DATA SUPPLIED >>
-- -- --
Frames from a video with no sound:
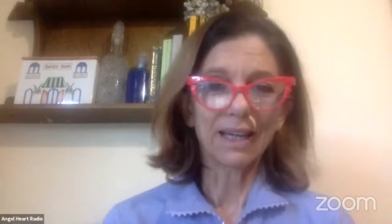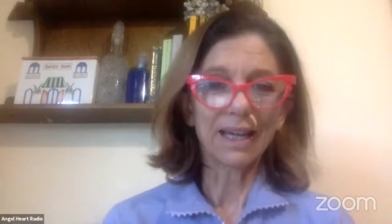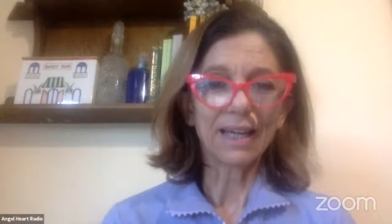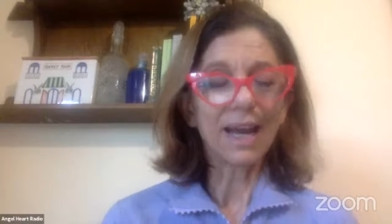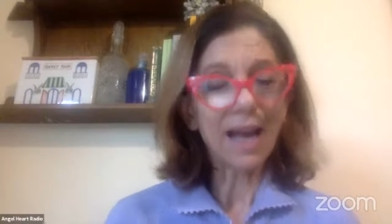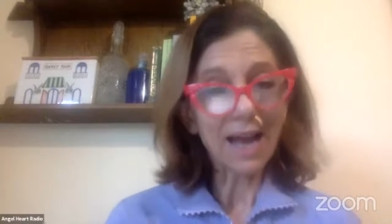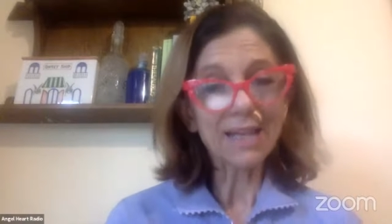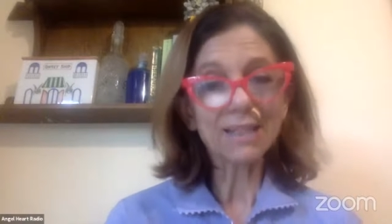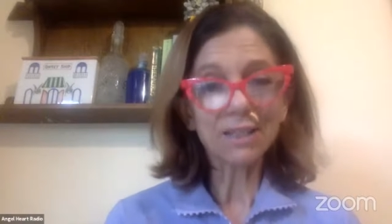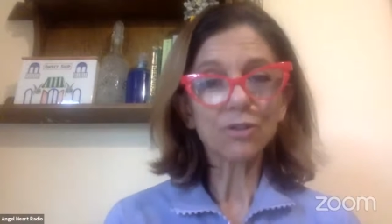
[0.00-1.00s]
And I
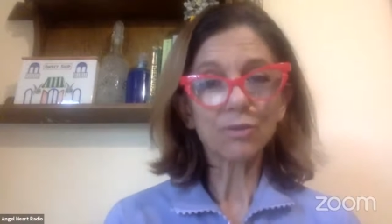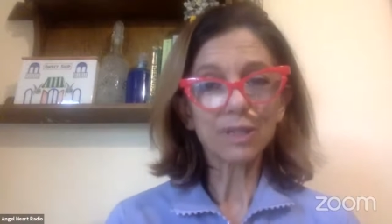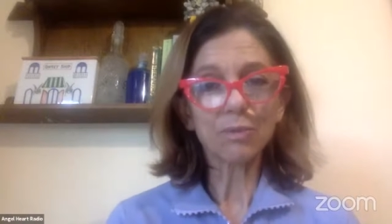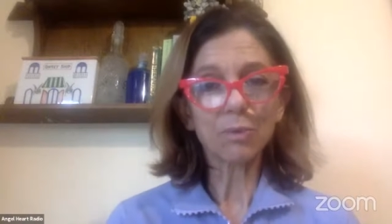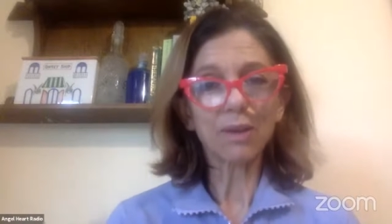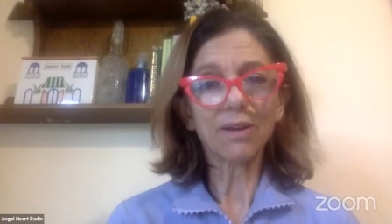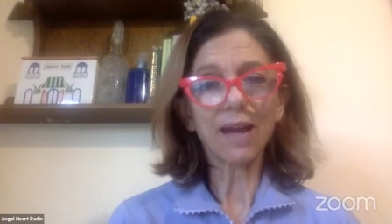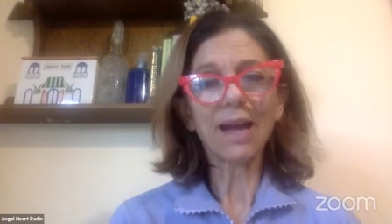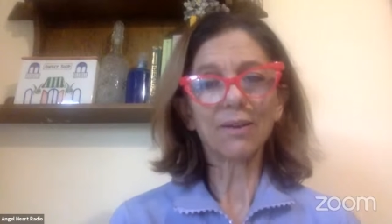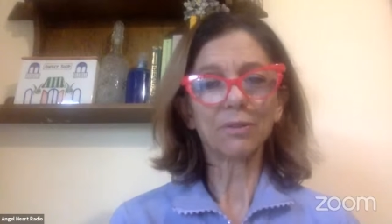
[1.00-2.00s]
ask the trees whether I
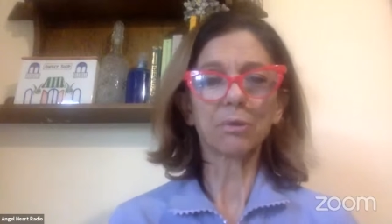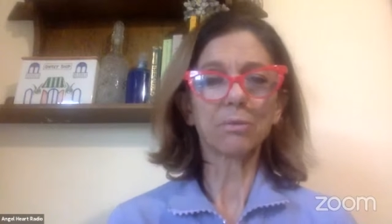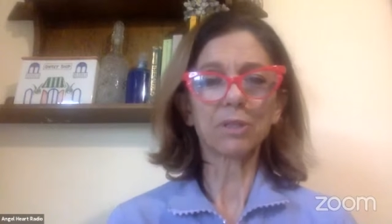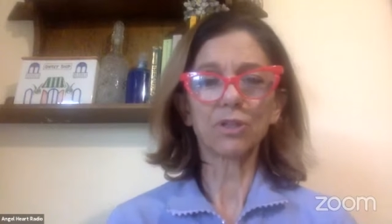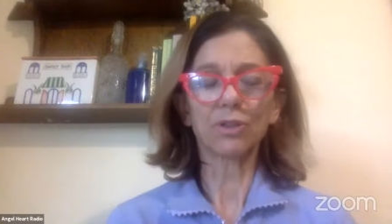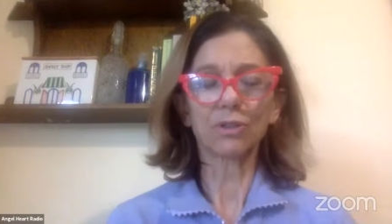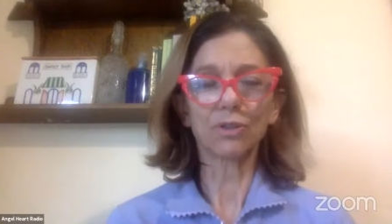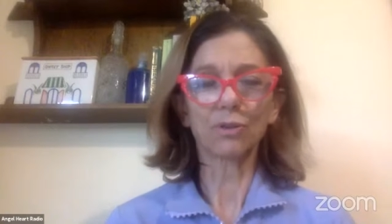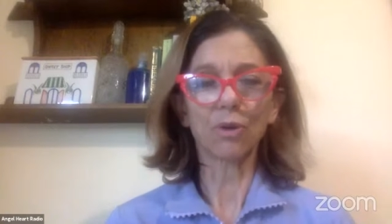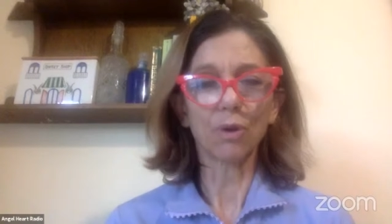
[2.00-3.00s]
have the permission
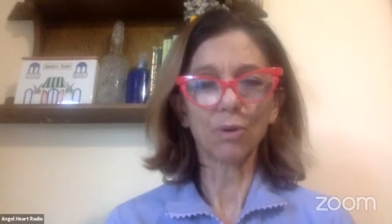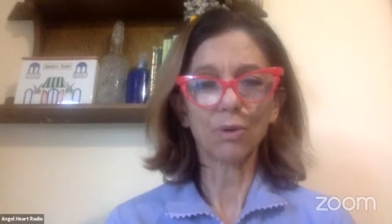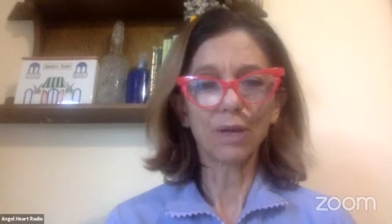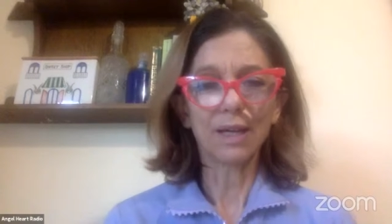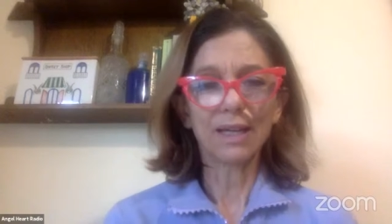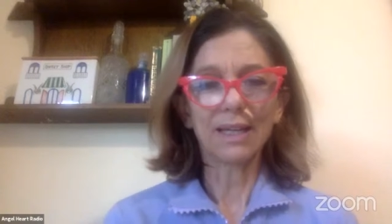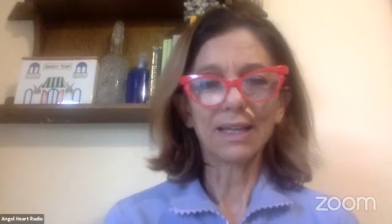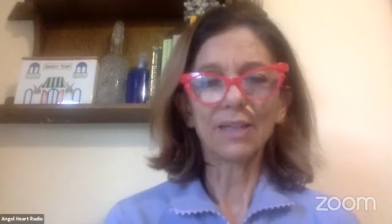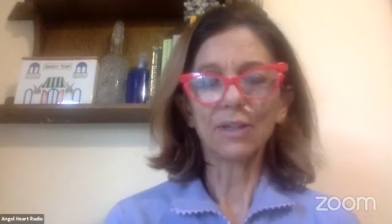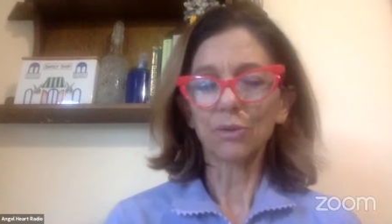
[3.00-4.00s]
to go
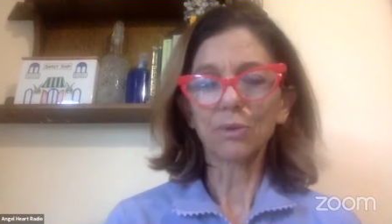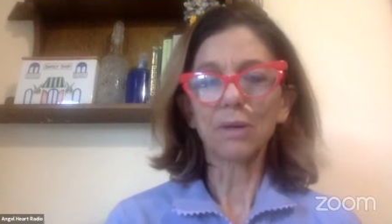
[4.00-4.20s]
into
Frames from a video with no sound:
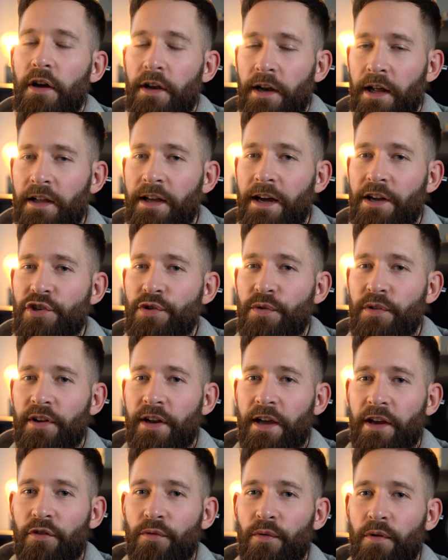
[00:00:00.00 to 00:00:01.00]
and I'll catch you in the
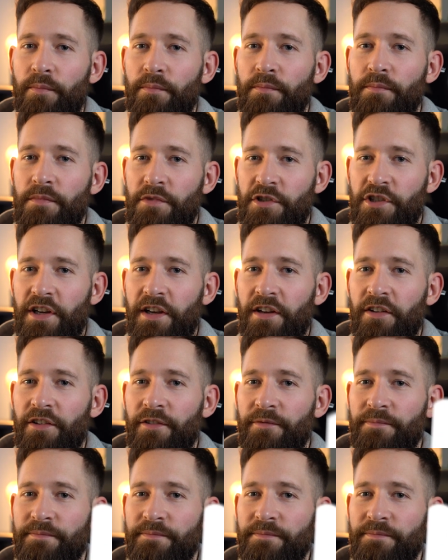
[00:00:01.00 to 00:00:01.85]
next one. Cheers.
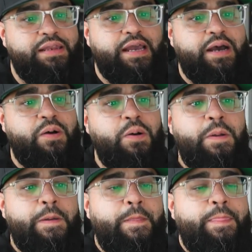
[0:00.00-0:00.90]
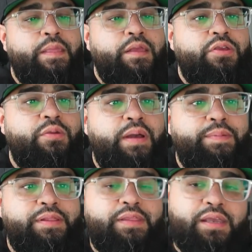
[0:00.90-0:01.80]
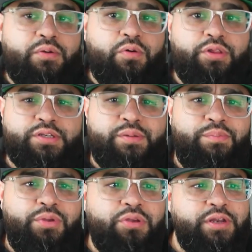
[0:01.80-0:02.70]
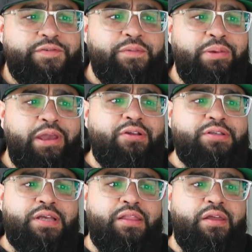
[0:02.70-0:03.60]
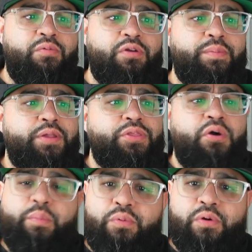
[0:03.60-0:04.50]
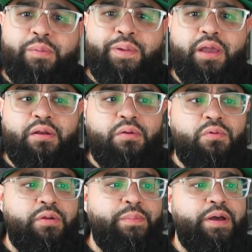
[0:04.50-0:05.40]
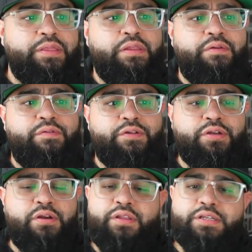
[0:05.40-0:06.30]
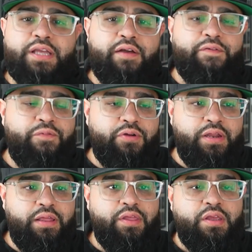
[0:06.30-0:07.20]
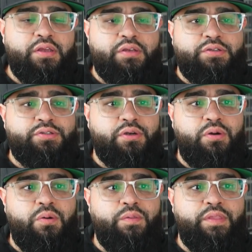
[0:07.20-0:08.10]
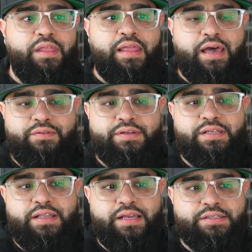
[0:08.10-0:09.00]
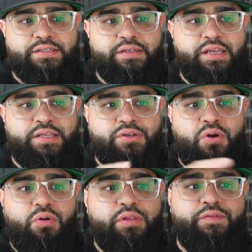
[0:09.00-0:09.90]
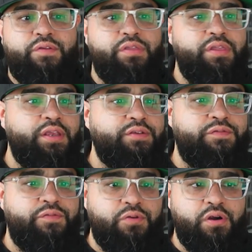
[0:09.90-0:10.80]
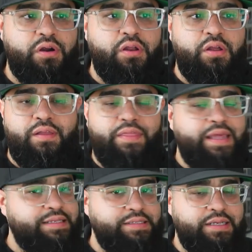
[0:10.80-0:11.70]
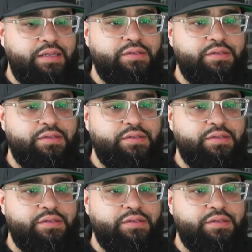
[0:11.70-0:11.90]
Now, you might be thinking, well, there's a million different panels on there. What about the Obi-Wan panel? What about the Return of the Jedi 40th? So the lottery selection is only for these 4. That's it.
-- -- --
TASK BRIEF >>
Return the full listing exactly as written, without any of its images.

COMPLETED TASK >>
Frames from a video with no sound:
[0.00-1.00s]
And I
[1.00-2.00s]
ask the trees whether I
[2.00-3.00s]
have the permission
[3.00-4.00s]
to go
[4.00-4.20s]
into
Frames from a video with no sound:
[00:00:00.00 to 00:00:01.00]
and I'll catch you in the
[00:00:01.00 to 00:00:01.85]
next one. Cheers.
[0:00.00-0:00.90]
[0:00.90-0:01.80]
[0:01.80-0:02.70]
[0:02.70-0:03.60]
[0:03.60-0:04.50]
[0:04.50-0:05.40]
[0:05.40-0:06.30]
[0:06.30-0:07.20]
[0:07.20-0:08.10]
[0:08.10-0:09.00]
[0:09.00-0:09.90]
[0:09.90-0:10.80]
[0:10.80-0:11.70]
[0:11.70-0:11.90]
Now, you might be thinking, well, there's a million different panels on there. What about the Obi-Wan panel? What about the Return of the Jedi 40th? So the lottery selection is only for these 4. That's it.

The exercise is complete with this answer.